Recent advances in the genetics of systemic lupus erythematosus

Abstract

Systemic lupus erythematosus (SLE) is a systemic autoimmune disease characterized by the production of antinuclear autoantibodies and the inflammatory infiltration of many organ systems. SLE is a complex disorder in which multiple genetic variants, together with environmental and hormonal factors, contribute to disease risk. In this article, we summarize our current understanding of the genetic contribution to SLE in light of recent genome-wide association studies, which have brought the total number of confirmed SLE susceptibility loci to 29. In the second section, we explore the functional implications of these risk loci and, in particular, highlight the role that many of these genes play in the Toll-like receptor and type I interferon signaling pathways. Finally, we discuss the genetic overlap between SLE and other autoimmune and inflammatory conditions as several risk loci are shared among multiple disorders, suggesting common underlying pathogenic mechanisms.
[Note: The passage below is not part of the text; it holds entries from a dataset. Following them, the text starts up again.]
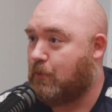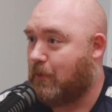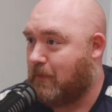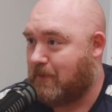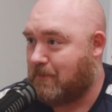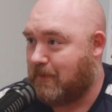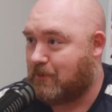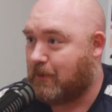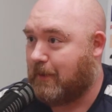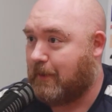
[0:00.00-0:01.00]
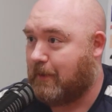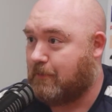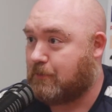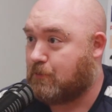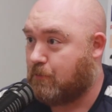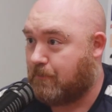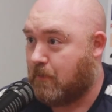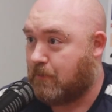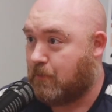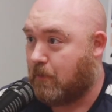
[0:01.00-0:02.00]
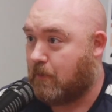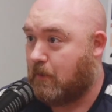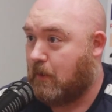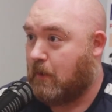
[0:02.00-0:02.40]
the only way the mice are getting in is through the front door.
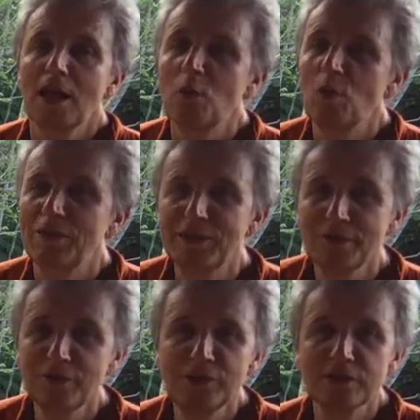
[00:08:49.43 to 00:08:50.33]
What
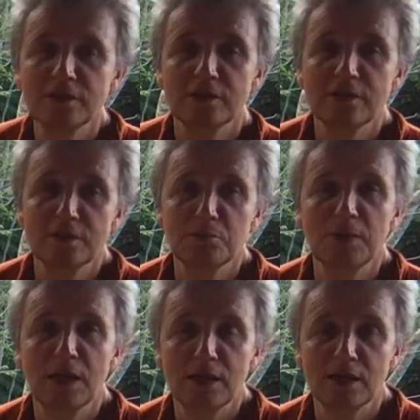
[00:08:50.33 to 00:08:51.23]
difference does it
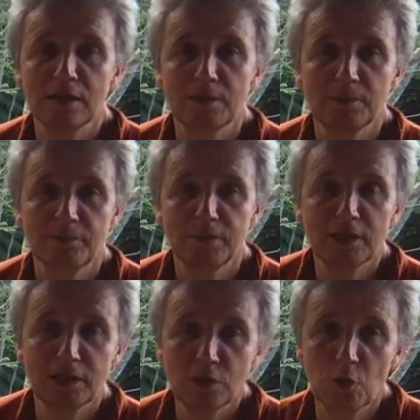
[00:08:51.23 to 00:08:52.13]
make
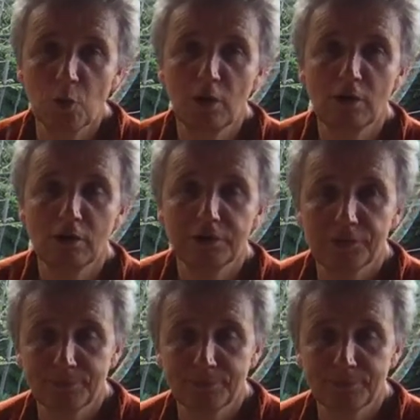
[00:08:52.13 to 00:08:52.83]
in your world?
Figure 1. Many SLE risk loci function in the Toll-like receptor/IFN-I signaling pathway

Nucleic acid-sensing TLRs, which include TLR-3, -7, -8 and -9, are localized to endosomal compartments. SLE immune complexes that contain nucleic acids are bound by FCGR2A on the surface of dendritic cells and are subsequently internalized where they gain access to the endosome and activate TLRs. TLR7, TLR8 and TLR9 signal through the adaptor protein MyD88, the kinases IRAK1 and IRAK4, and the E3 ubiquitin ligase TRAF6. Upon stimulation, the IRF family members IRF5 and IRF7 are phosphorylated, dimerize and translocate to the nucleus where they induce transcription of IFN-I. IRF5 is also critical for the induction of proinflammatory cytokines in response to TLR stimulation. TLR signaling activates the NF-κB transcription factor, which promotes the induction of many proinflammatory cytokines and other inflammatory genes. TNFAIP3 is a negative regulator of TRAF6 and inhibits the activation of NFκB. IFN-Is, which include many subtypes of IFN-α and a single subtype of IFN-β, bind to their receptor, which is composed of two chains, IFNAR1 and IFNAR2. Signaling through the receptor results in the activation of receptor-associated Janus kinases, JAK1 and TYK2, which in turn promote the phosphorylation of the STAT family members STAT1, STAT2 and STAT4. Upon activation, STAT proteins dimerize, translocate to the nucleus and induce the expression of IFN-I-inducible genes. In many cases, the evidence supporting certain functions is preliminary or inconclusive, as indicated by the ‘?’and as described in the main text. ATG: Autophagy-specific gene; BDCA: Blood dendritic cell antigen; ETS1: v-ets erythroblastosis virus E26 oncogene homolog 1; FCGR2A: Fc fragment of IgG receptor IIa; IFN-I: Type I interferon; IFNAR: IFN (α and β) receptor; IKZF1: Ikaros family zinc finger 1; IRAK: IL-1 receptor-associated kinase; IRF: Interferon regulatory factor; ITGAM: Integrin α M; JAK: Janus kinase; LYN: v-yes-1 Yamaguchi sarcoma viral-related oncogene homolog; MyD88: Myeloid differentiation primary response gene 88; NCF2: Neutrophil cytosolic factor 2; PRDM1: PR domain containing 1; STAT: Signal transducer and activator of transcription; TLR: Toll-like receptor; TNFAIP: TNF-α-induced protein; TNFSF4: TNF ligand superfamily 4; TRAF6: TNF receptor-associated factor 6; TYK2: Tyrosine kinase 2; UBE2L3: Ubiquitin-conjugating enzyme E2L3.